Most diagrams are a pain to iterate: changing layout, swapping theme, and producing high-resolution exports typically involve multiple tools and manual steps. Archify flips that flow by letting an LLM-driven agent produce a validated, self-contained HTML/SVG diagram from plain-English prompts, then iterate in chat and export pixel-perfect images without a build chain.
What Sets It Apart
- Agent-first renderer: packaged as a reusable "skill" for Claude, Codex CLI and opencode so agents can generate a typed JSON IR, validate it, render HTML/SVG, run post-render checks, and iterate — all without installing runtime dependencies.

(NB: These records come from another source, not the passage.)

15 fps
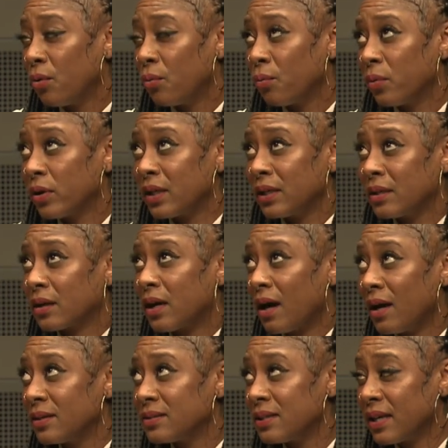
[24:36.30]
We're in a
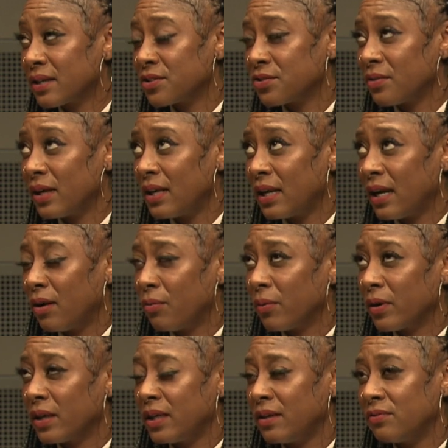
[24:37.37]
context right now
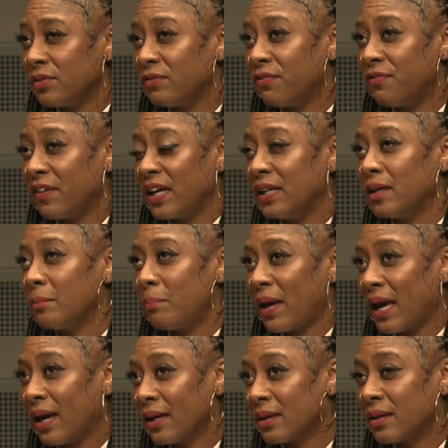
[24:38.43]
where even fighting
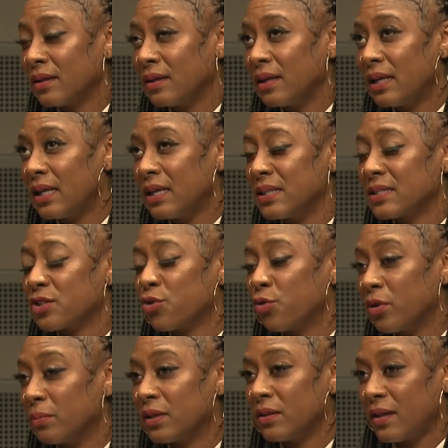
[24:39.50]
back is
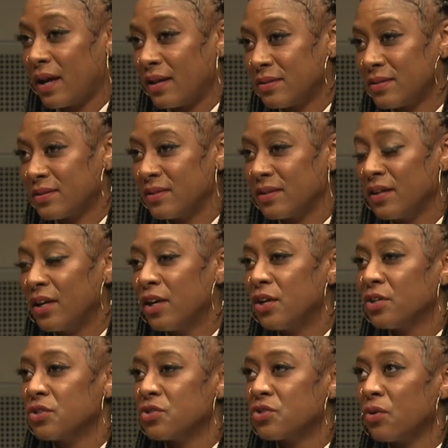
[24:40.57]
criminalized.
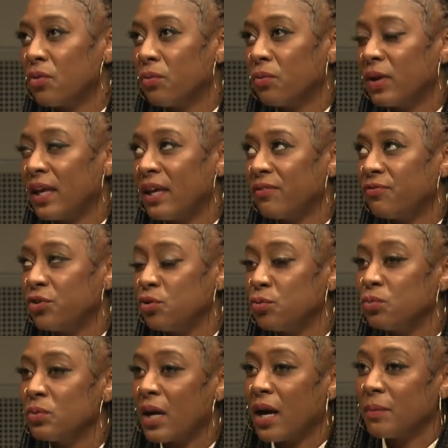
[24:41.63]
So if
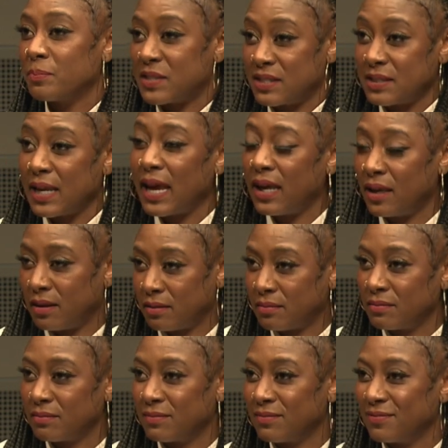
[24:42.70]
you
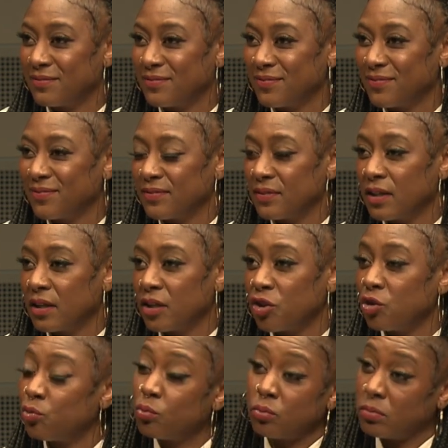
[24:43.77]
abstain,
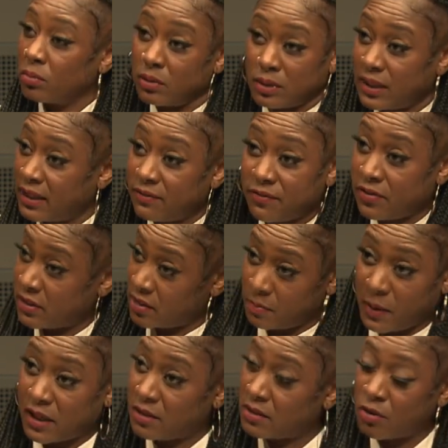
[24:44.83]
you leave the
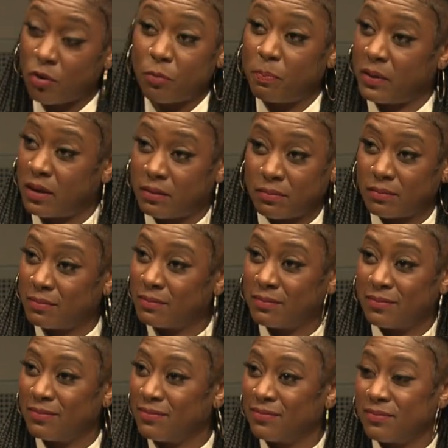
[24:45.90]
space open
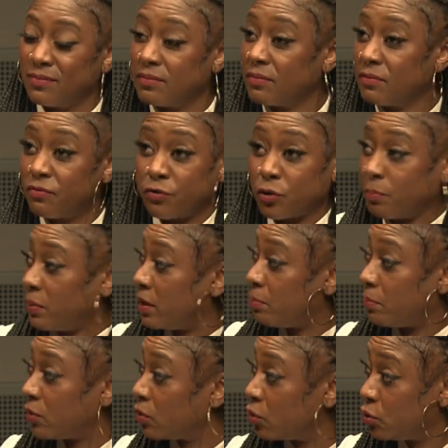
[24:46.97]
for
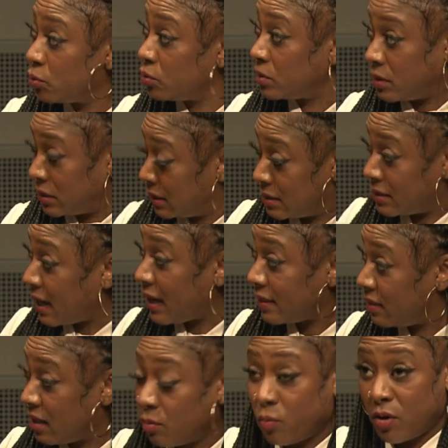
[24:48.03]
people who
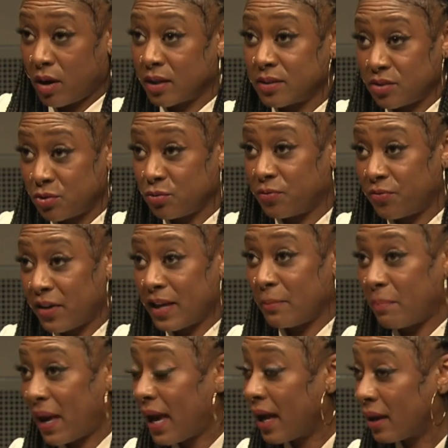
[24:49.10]
decide they want to fight
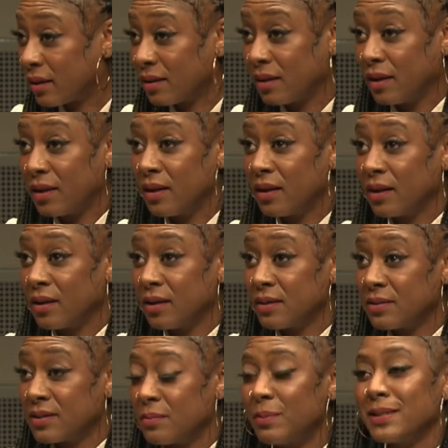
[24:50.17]
back
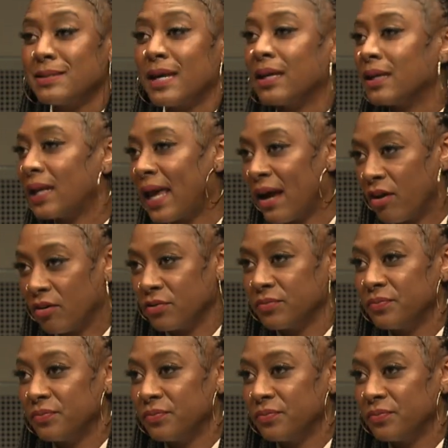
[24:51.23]
to be taken out.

- Dual-theme, single-file exports: exports include a self-contained SVG carrying both dark and light variable sets (uses @media prefers-color-scheme) so a single file follows reader theme on GitHub/Blogs. Raster exports are generated by rasterizing the SVG at up to 4× viewBox to avoid upsampling blur.
- Quality & automation loop: schema validation, layout checks, and an artifact checker prevent common SVG/layout errors; a CLI wraps validate/render/check commands for CI-friendly workflows.

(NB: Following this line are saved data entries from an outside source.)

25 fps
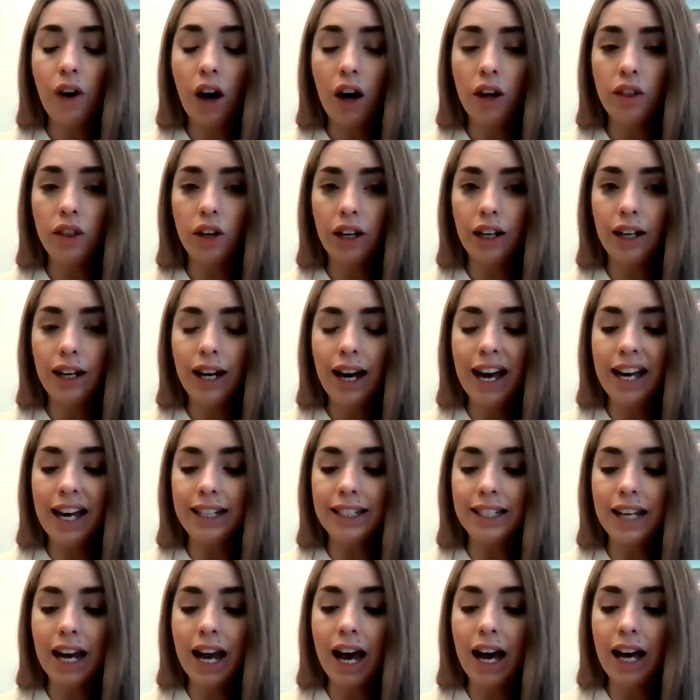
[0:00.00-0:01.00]
Father
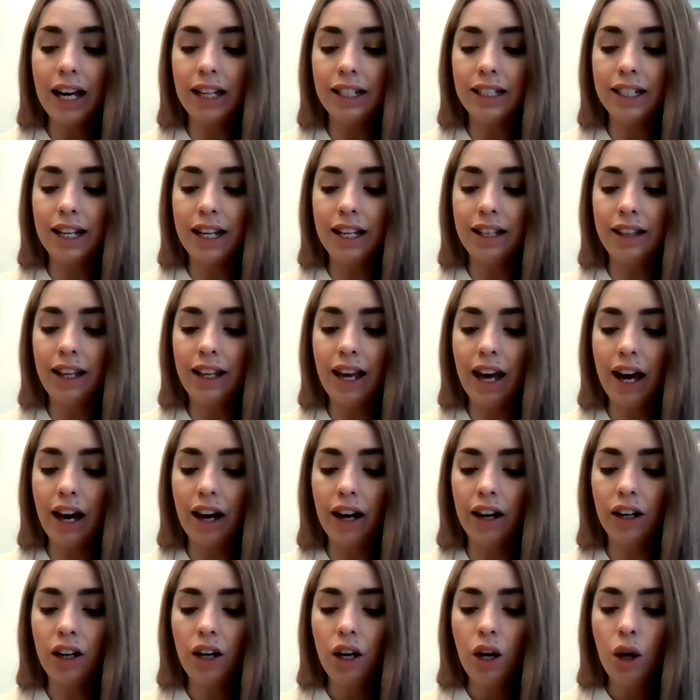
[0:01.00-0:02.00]
held a hand in the
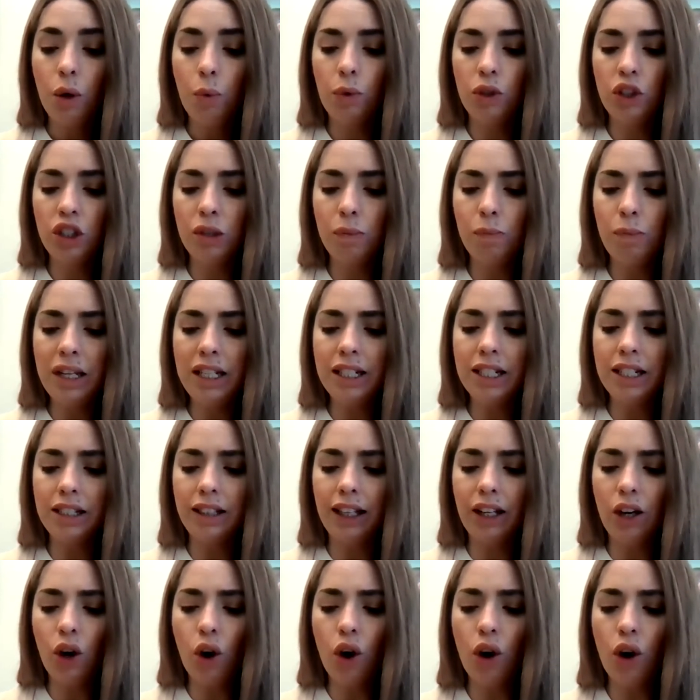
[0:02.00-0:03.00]
air, which
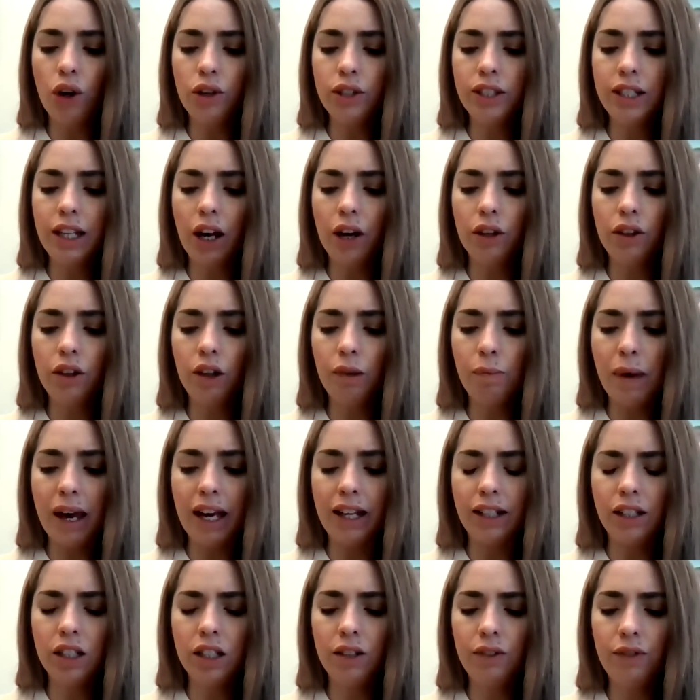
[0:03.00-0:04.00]
immediately caused the other
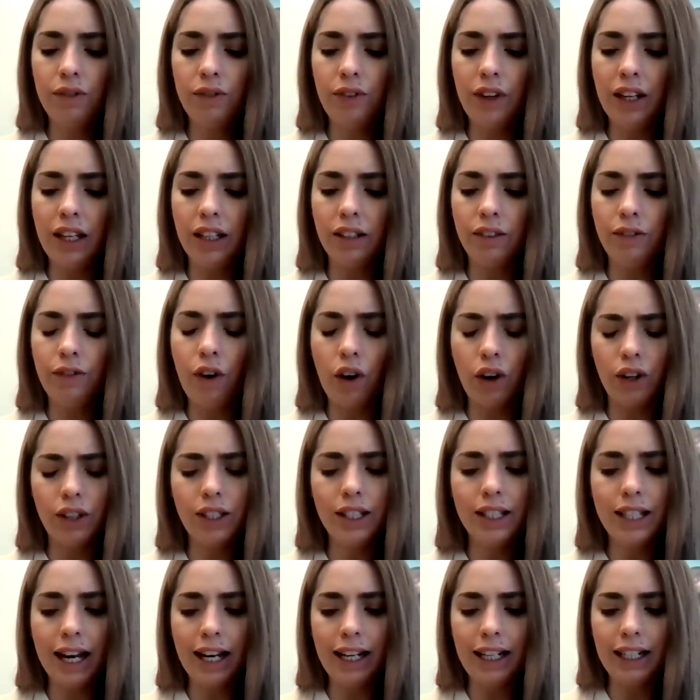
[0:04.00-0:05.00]
men to feel all
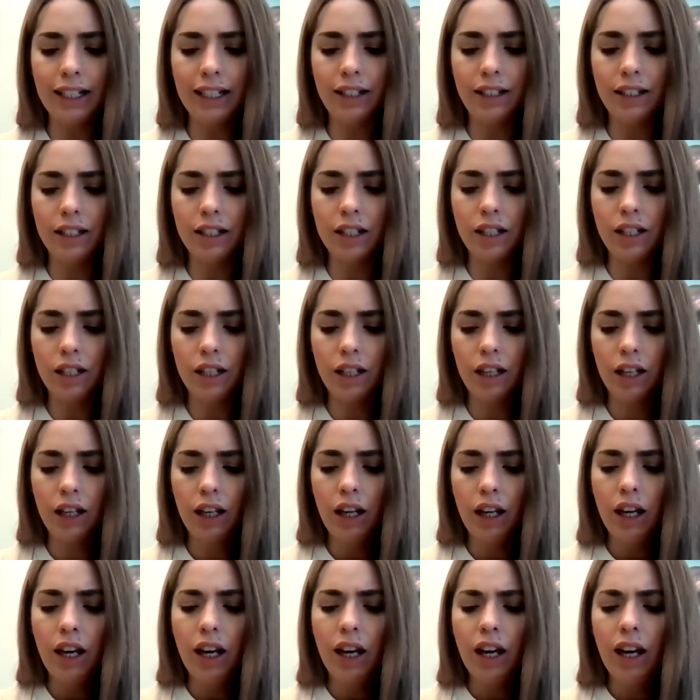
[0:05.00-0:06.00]
silent.
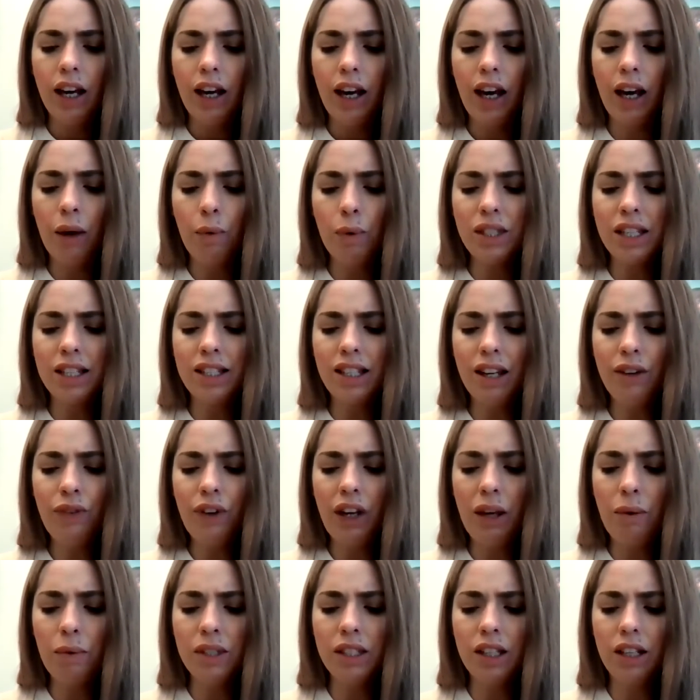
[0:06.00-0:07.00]
It was as if
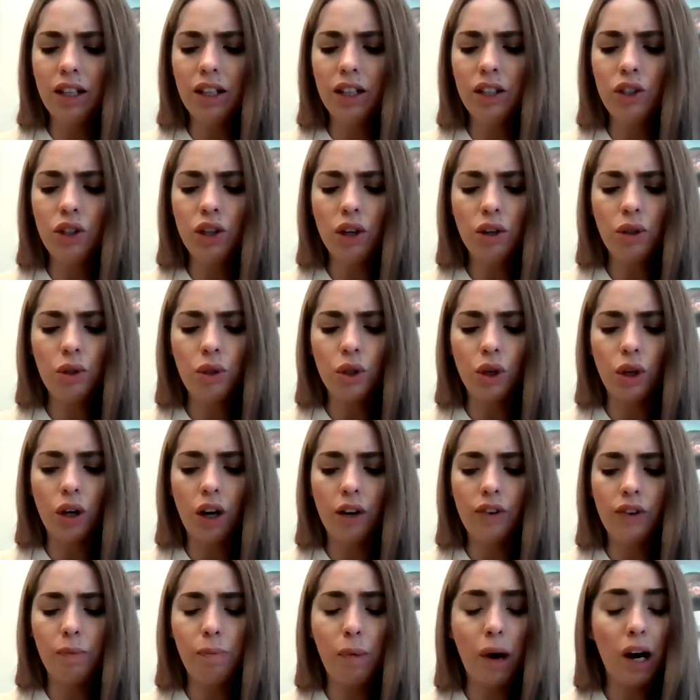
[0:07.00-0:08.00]
he was the conductor
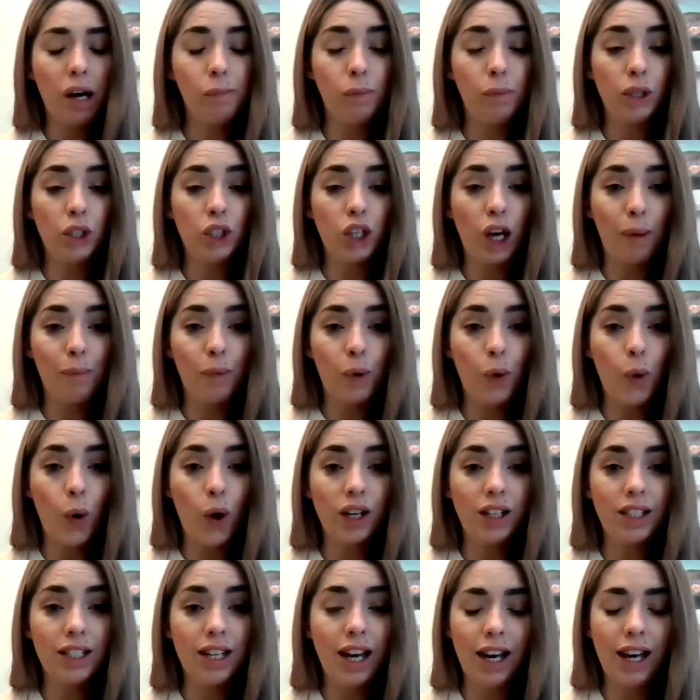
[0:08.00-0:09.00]
of a barbershop
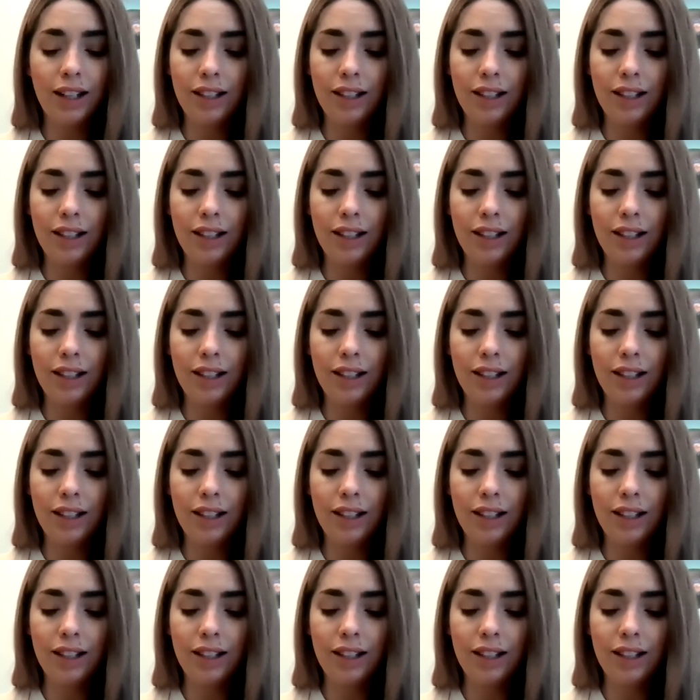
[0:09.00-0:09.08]
quartet.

- Practical UX features: theme toggle with keyboard shortcut, copy-PNG-to-clipboard, a small-file self-contained HTML artifact for easy sharing, and real-repo examples that demonstrate the renderer pipeline.
Who It's For & Tradeoffs
Great fit if you want fast, reproducible technical diagrams driven by prompts or integrated into agent workflows — e.g., SREs, architects, developer docs, runbooks, and ML/analytics teams who need quick diagrams tied to narrative text. It shines when you need repeatable, high-quality exports (retina/print) and programmatic checks in CI.
Look elsewhere if you require a full WYSIWYG canvas editor, a large icon runtime of proprietary cloud vendor glyphs, or collaborative multi-user live editing out of the box. Also note some export behaviors depend on browser clipboard/canvas capabilities (WebP and clipboard image writes), and pixel-perfect font rendering for raster exports may need local font installation. The project is MIT-licensed and—at the time of capture—has broad community adoption (several thousand stars), but it intentionally keeps a small footprint rather than bundling a giant icon library.